■ What is required:
Everything in the entries except the pictures should be copied exactly.

■ Exercise data:
***

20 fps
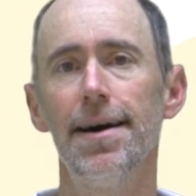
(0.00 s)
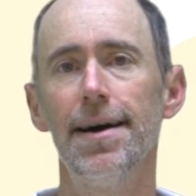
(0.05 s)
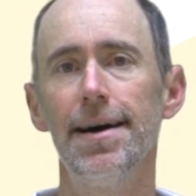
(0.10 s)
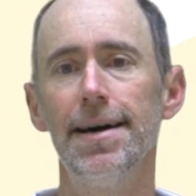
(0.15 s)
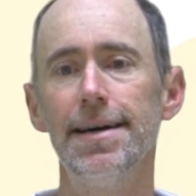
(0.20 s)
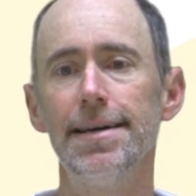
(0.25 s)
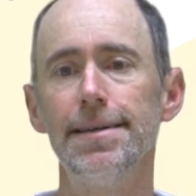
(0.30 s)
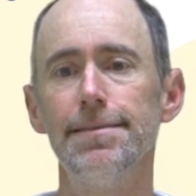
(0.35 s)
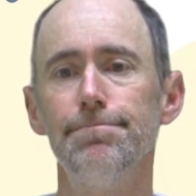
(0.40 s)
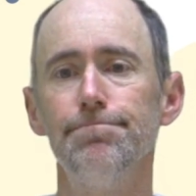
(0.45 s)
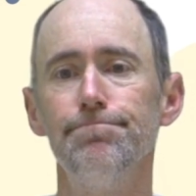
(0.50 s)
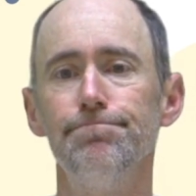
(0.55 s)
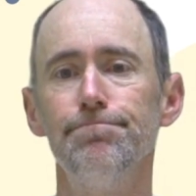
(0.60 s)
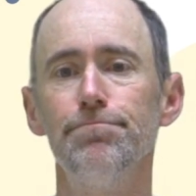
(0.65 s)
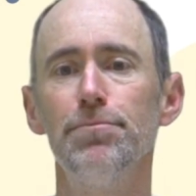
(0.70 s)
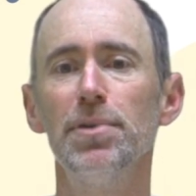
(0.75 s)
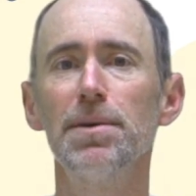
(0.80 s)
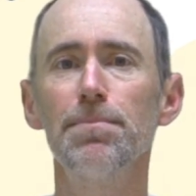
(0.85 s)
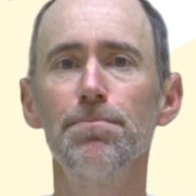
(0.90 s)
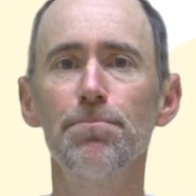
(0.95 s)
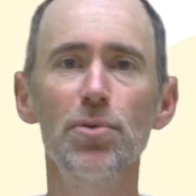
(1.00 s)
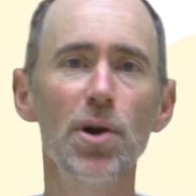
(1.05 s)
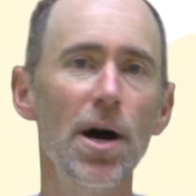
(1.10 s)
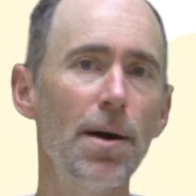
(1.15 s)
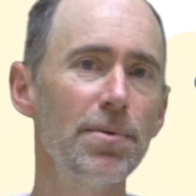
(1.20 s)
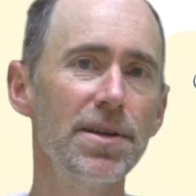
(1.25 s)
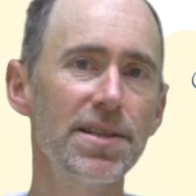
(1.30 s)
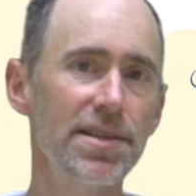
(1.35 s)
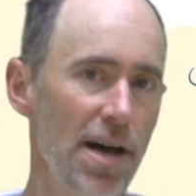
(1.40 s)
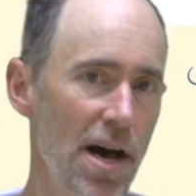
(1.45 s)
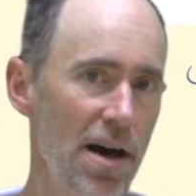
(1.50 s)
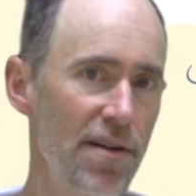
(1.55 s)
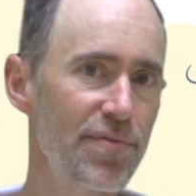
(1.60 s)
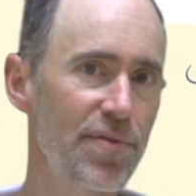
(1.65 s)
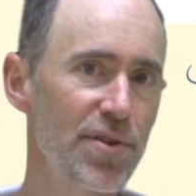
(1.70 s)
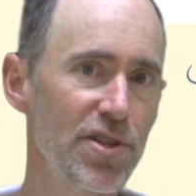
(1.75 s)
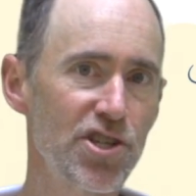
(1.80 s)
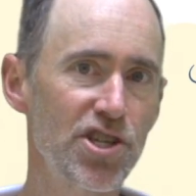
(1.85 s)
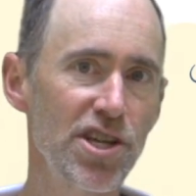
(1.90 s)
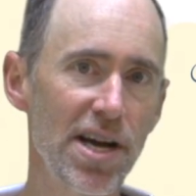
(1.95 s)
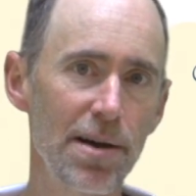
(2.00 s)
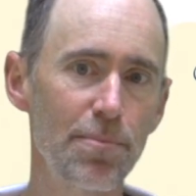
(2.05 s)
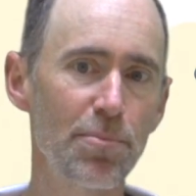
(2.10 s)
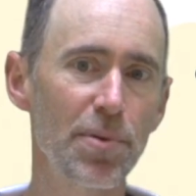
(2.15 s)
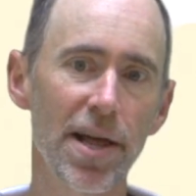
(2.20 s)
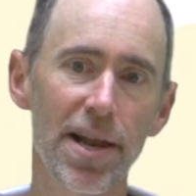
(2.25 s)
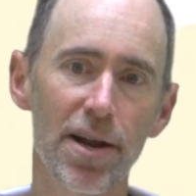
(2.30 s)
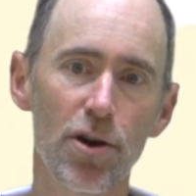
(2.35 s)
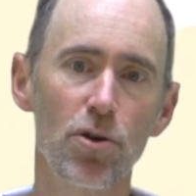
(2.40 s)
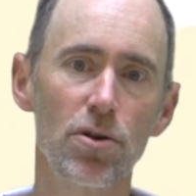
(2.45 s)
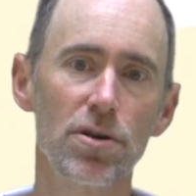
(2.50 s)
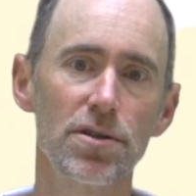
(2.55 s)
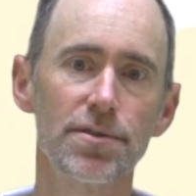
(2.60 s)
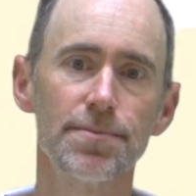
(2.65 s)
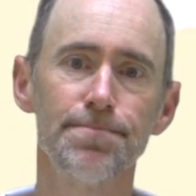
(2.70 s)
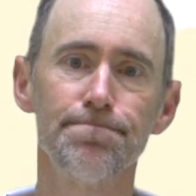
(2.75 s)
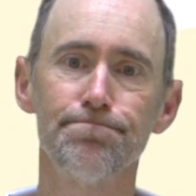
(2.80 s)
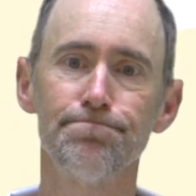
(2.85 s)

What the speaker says: but probably not for the giant planet cores.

***

■ Your response:
20 fps
(0.00 s)
(0.05 s)
(0.10 s)
(0.15 s)
(0.20 s)
(0.25 s)
(0.30 s)
(0.35 s)
(0.40 s)
(0.45 s)
(0.50 s)
(0.55 s)
(0.60 s)
(0.65 s)
(0.70 s)
(0.75 s)
(0.80 s)
(0.85 s)
(0.90 s)
(0.95 s)
(1.00 s)
(1.05 s)
(1.10 s)
(1.15 s)
(1.20 s)
(1.25 s)
(1.30 s)
(1.35 s)
(1.40 s)
(1.45 s)
(1.50 s)
(1.55 s)
(1.60 s)
(1.65 s)
(1.70 s)
(1.75 s)
(1.80 s)
(1.85 s)
(1.90 s)
(1.95 s)
(2.00 s)
(2.05 s)
(2.10 s)
(2.15 s)
(2.20 s)
(2.25 s)
(2.30 s)
(2.35 s)
(2.40 s)
(2.45 s)
(2.50 s)
(2.55 s)
(2.60 s)
(2.65 s)
(2.70 s)
(2.75 s)
(2.80 s)
(2.85 s)

What the speaker says: but probably not for the giant planet cores.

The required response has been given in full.